Tell us about yourself!
We are The D/A Method, a progressive rock band based in Karachi. We are comprised of five members: Usama Siddiq (vocals, guitar), Umair Dar (guitar, backing vocals, production), Talha Alvie (guitar, keys, backing vocals, production), Daniel Arthur Panjwaneey (bass, engineering), and Istvan Csabai (drums, video). The band was formed in 2012 by Talha and Umair who were joined by Usama and Istvan in 2013. Danny officially joined the band in 2016, completing our lineup. We have released two full length albums (‘The Great Disillusion’  and ‘The Desert Road’ ), one EP (‘Janissaries’ ), and several singles so far.
I know it’s a common one, but why the name?
Our name started off as a bit of an inside joke. Talha and Umair, who started the band, are both huge cricket fans and named the project after the Duckworth-Lewis Method in cricket, changing it to match their own last names. However, because we now have a full line up the name has kind of taken on its own life and meaning.
What is progressive rock? What’s the space like in Pakistan?
Progressive rock is an extremely broad term but is generally used to describe music that incorporates genres and influences outside of traditional rock and roll, such as jazz, folk, classical, and electronic, and presents them in a rock format, primarily using guitars, keys, and drums. The genre is typically associated with songs that break out of the radio-friendly 3 to 4-minute pop music template, instead focusing on longer compositions with various movements (deriving from the jazz and classical influence) and instrumental passages. The “classic” period of the genre was in the late 60s and early 70s, but it has evolved and expanded since then and is now almost used as a catch-all for anything that falls outside of straightforward rock or metal. For us, being progressive means being unafraid to take risks and having the freedom to continually expand our pallet of influences. It’s why we have a song with traditional Pakistani folk instruments and another with black metal shrieks on the same album.
It’s hard to say that there is a “progressive rock scene” in Pakistan because the genre itself is so hard to nail down, but there are certainly numerous bands that are adopting progressive influences in their music – from Takatak with their unique take on modern progressive metal to bands like Janoobi Khargosh who incorporate strong electronic elements. The level of musicianship among the current crop of young artists in Pakistan is the best it has ever been, and technology allows new influences from all over the world to travel faster than ever, so it’s almost natural for underground music to head in a more progressive direction.
Describe your creative process, how is your music made?
Our songs typically start off as instrumental demos written by either Talha or Umair. Because our members live in different places, we rely on technology to be able to send the projects to each other. Each person can then chop up and add or subtract to the structure of the song. We go back and forth on email until the songs start to get a little closer to their final form. Then, when we’re ready to hit the studio, we’ll start off recording the drums and bass. That’s followed by the guitars, synths, and keys. Finally, we’ll track the vocals and any additional textures. Each part of the process is an additional layer that is added on top of the previous one.
What are your major influences?
Our influences are as diverse as the members of the band but broadly speaking we have always been inspired by the generation of progressive rock and metal bands that came just before us such as Opeth, Porcupine Tree, Katatonia, and The Pineapple Thief. The classic era of prog rock including bands such as Pink Floyd, Jethro Tull, and especially Peter Gabriel-era Genesis is the starting point that tinges everything we do. However, as children of the 90s, we cannot deny that the guitar-driven alternative and indie rock of that era has had a huge impact on us. That’s the reason for our three-guitar attack which occasionally veers into post rock and shoegaze. Film soundtracks are also a major influence, and outside of music, cinema plays a big role in coloring our approach to music.

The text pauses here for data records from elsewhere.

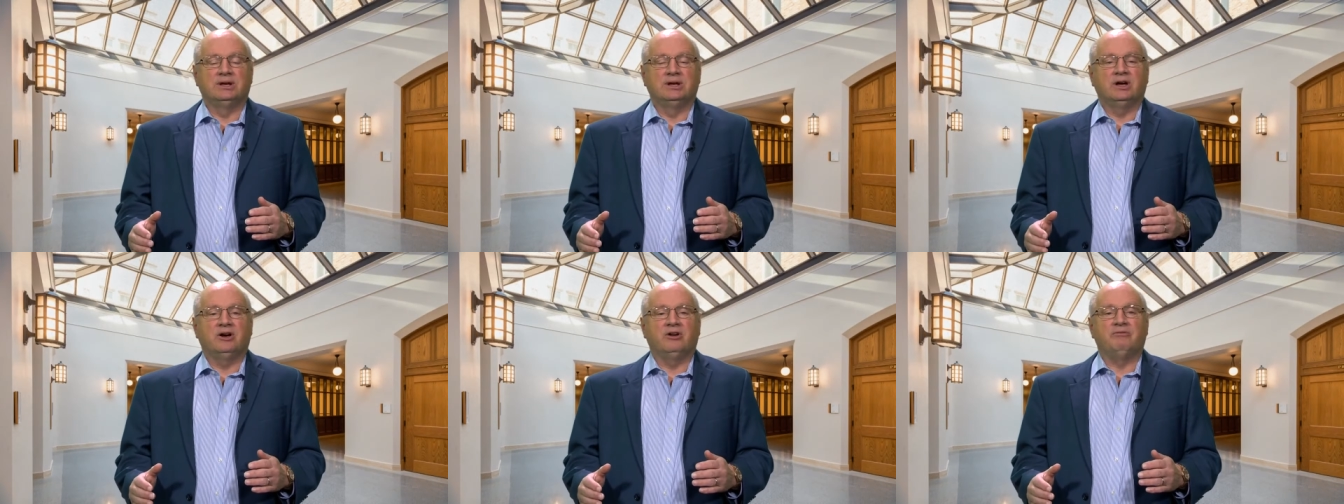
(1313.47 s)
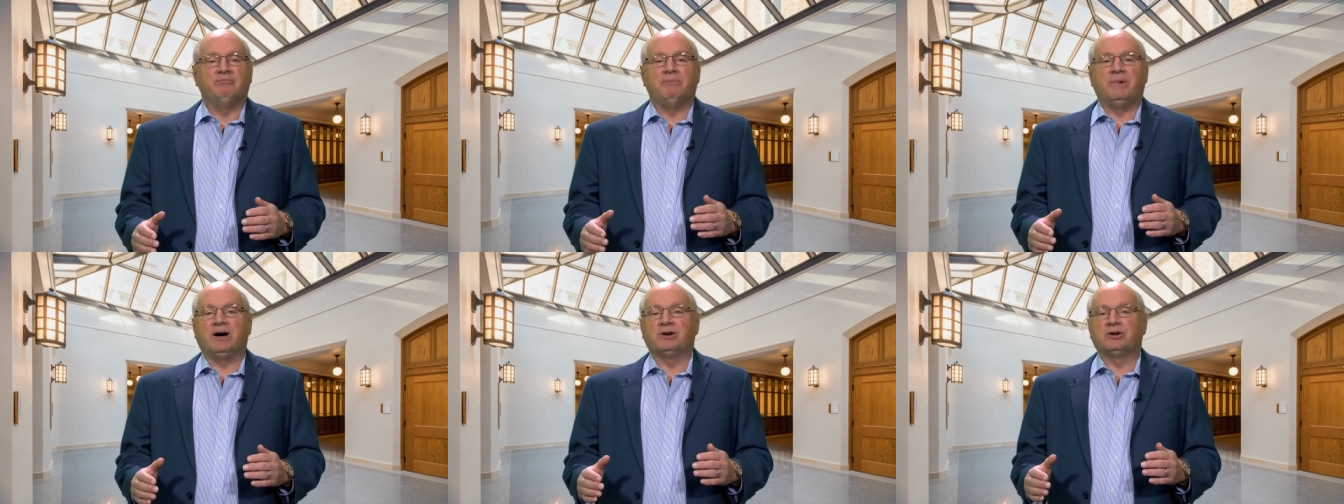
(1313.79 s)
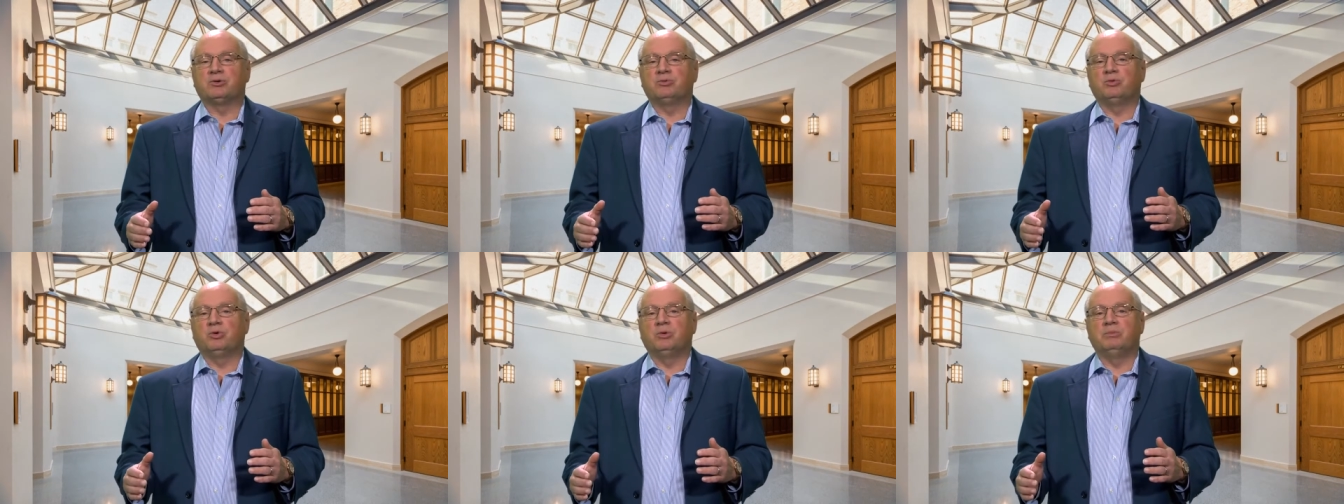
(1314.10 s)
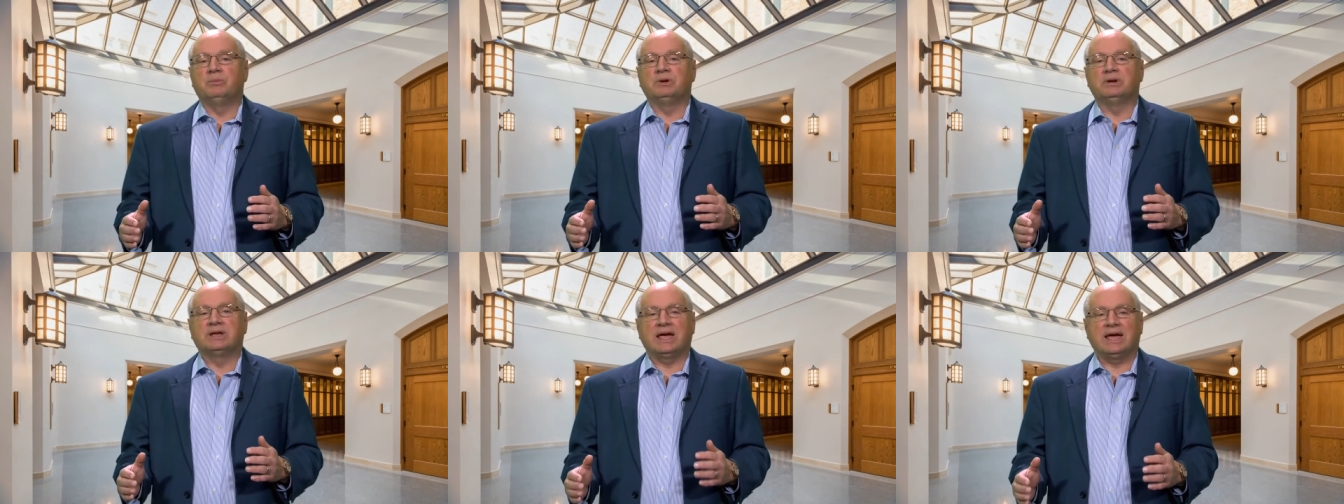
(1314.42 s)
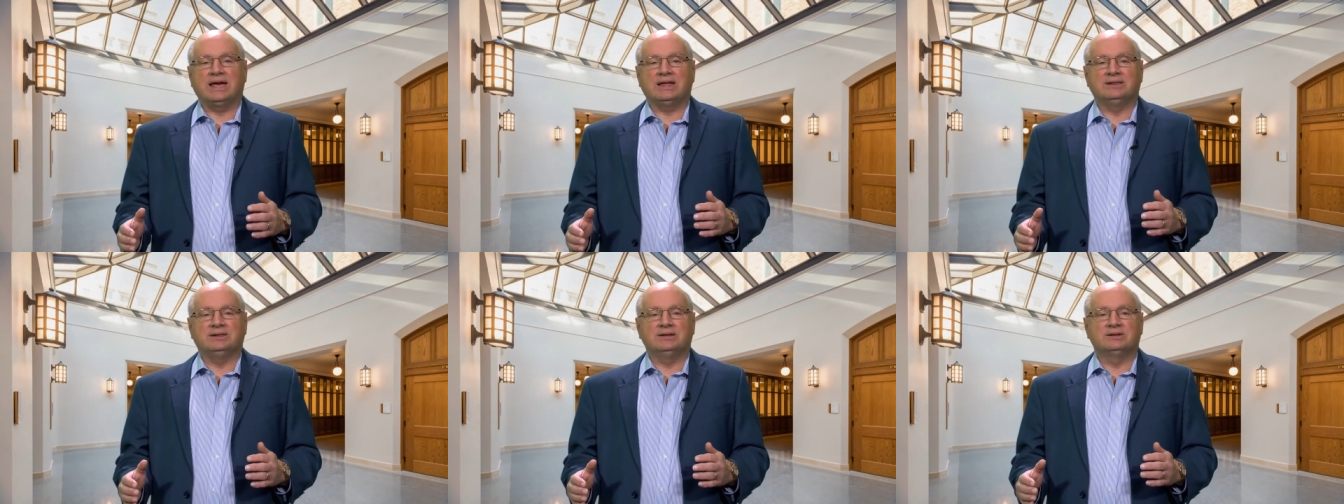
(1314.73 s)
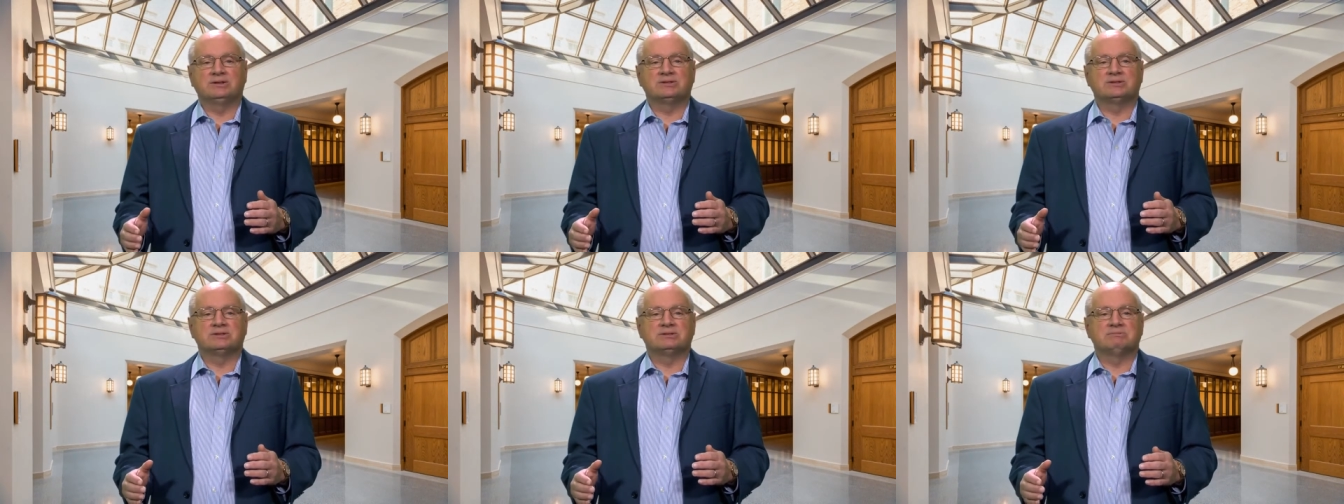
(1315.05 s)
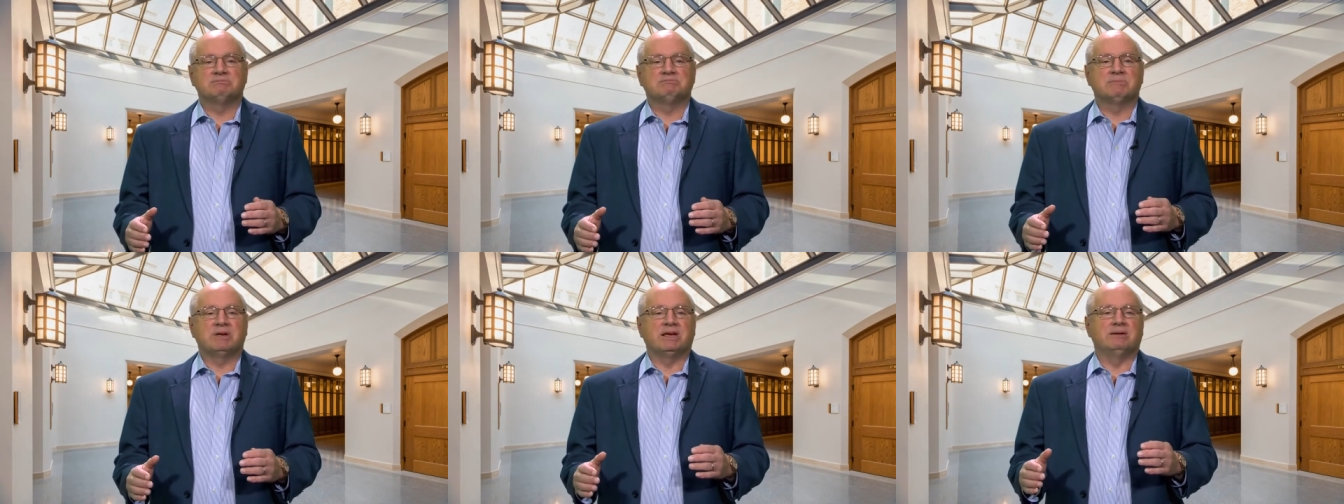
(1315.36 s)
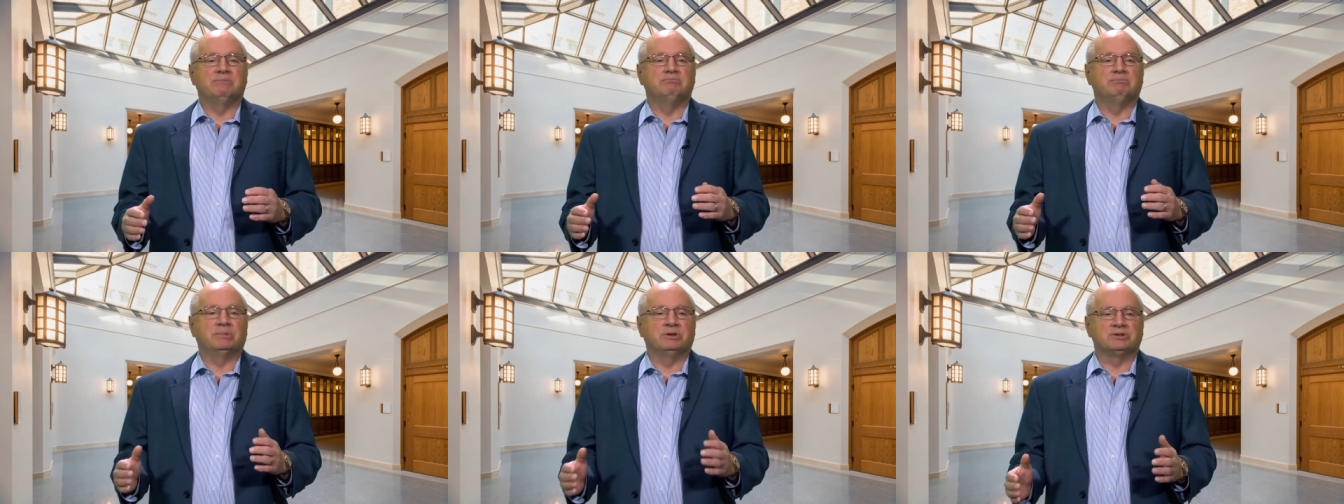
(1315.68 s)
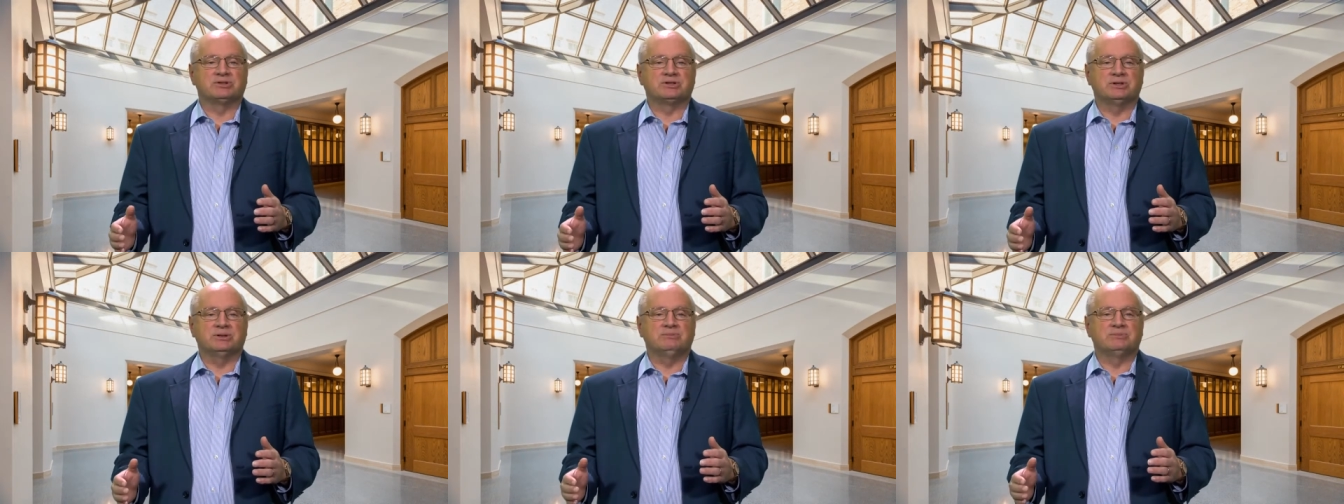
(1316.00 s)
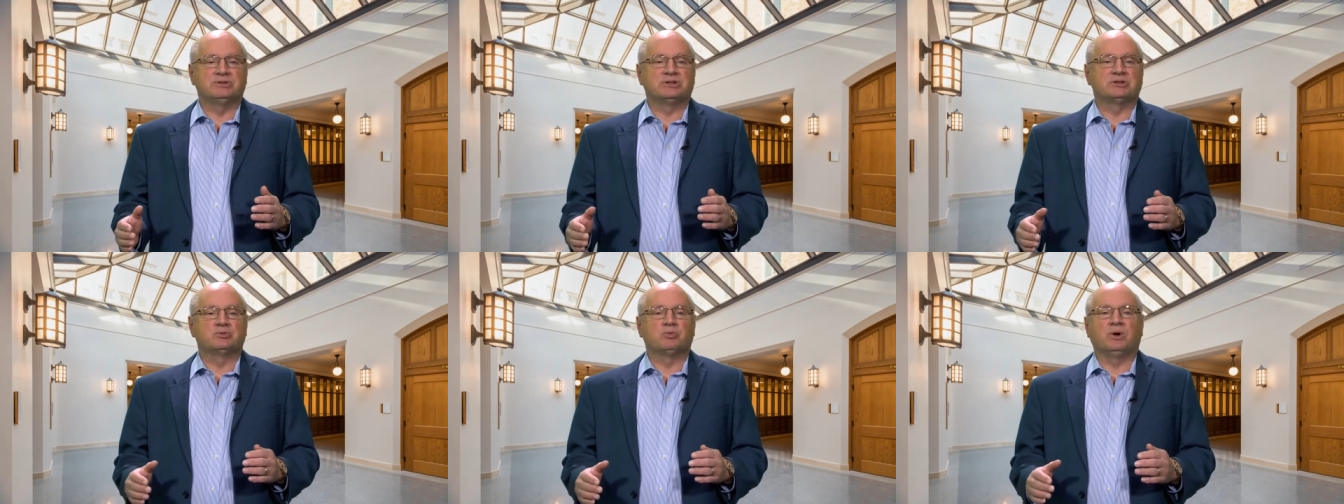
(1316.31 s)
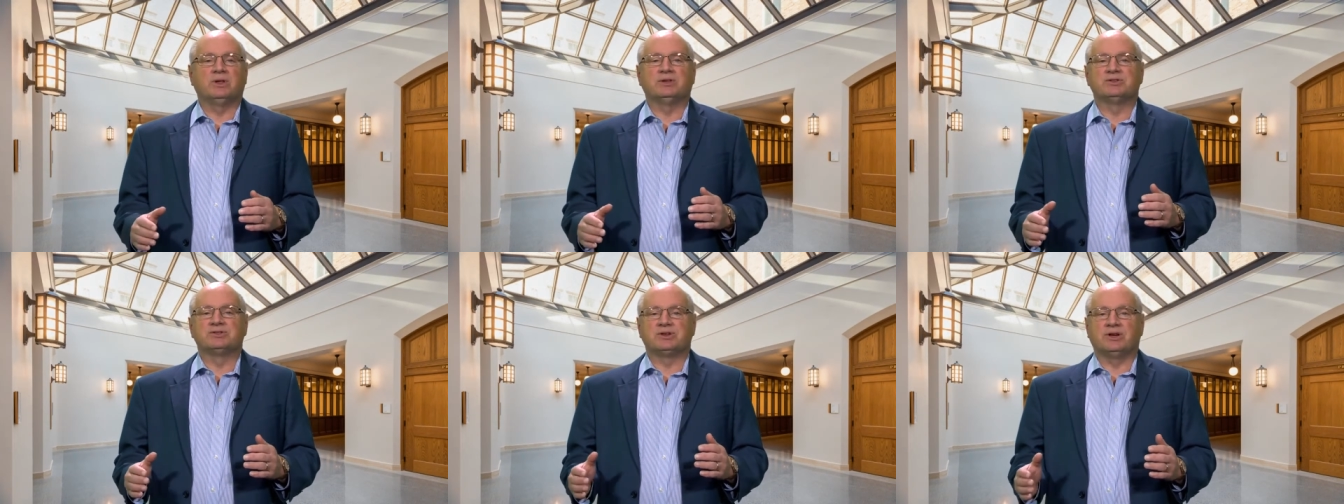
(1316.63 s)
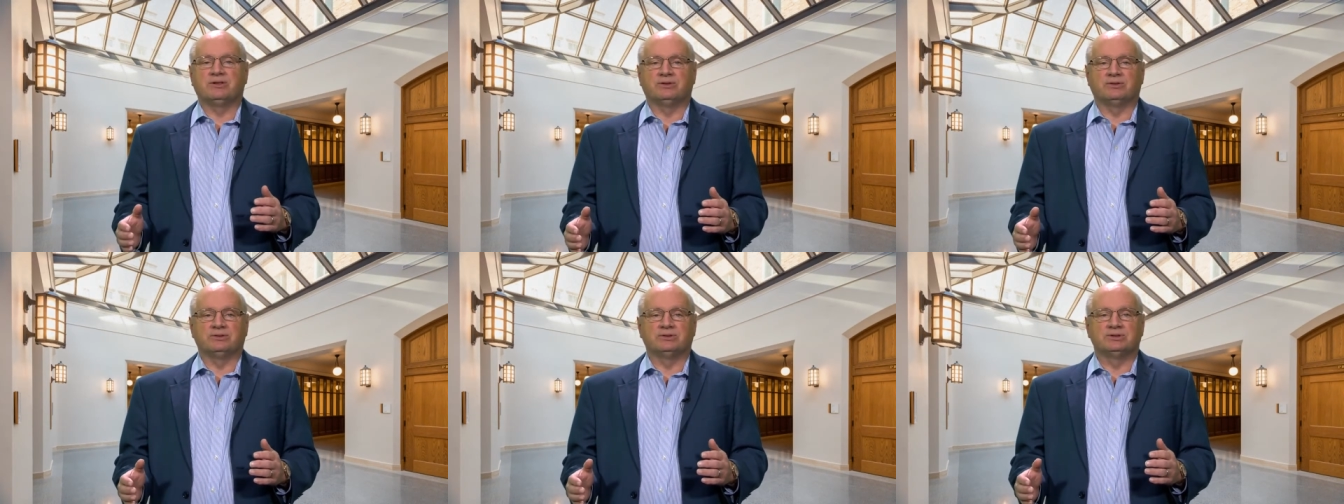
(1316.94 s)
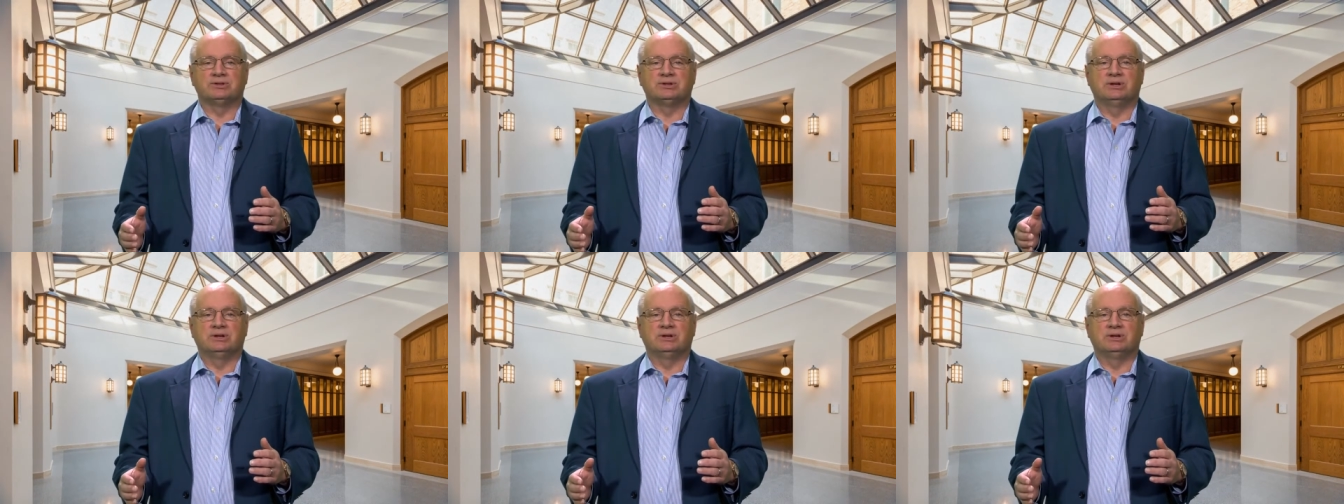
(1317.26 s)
of modern Roman Catholics and Muslims as well as others.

What does music generally mean to you? And what does Pakistani music mean to you?
Music is almost like a lifeblood to us. Before we were musicians, we were music fans and all of us have music intertwined with our most important childhood memories. It is also the one thing that we all have in common given the diversity of our backgrounds and experiences. Pakistani music was some of the first music any of us heard, particularly as our childhoods coincided with the height of Pakistani pop music with bands such as Vital Signs and Junoon.
What is pushing the music industry forward? What’s pulling it back?
The industry is being pushed forward by artists who are empowering themselves with the increasing wealth of tools available nowadays. Speaking from our personal experience, we’ve really benefited from having access to free musical and technical education on platforms like YouTube and from the advances in production tools, hardware and software available for home-based producers to achieve professional grade results.
The fact that 4 of our band members all now work professionally in recording studios / production houses that they have established themselves is testament to that.
What are you guys up to these days? Anything in the works? What should we look forward to?
We are currently hard at work on our third full-length album ‘Sanctuary’. The current pandemic situation has made things a little more complicated, but we have most of the album recorded and will soon be entering the mixing phase. We will be releasing a video for the first single off the album in the coming months so keep an eye out for that. In the meantime, we have just put out some previously unreleased live and alternate versions of three tracks from our second album ‘The Desert Road’ which are available on our Spotify and YouTube channels now.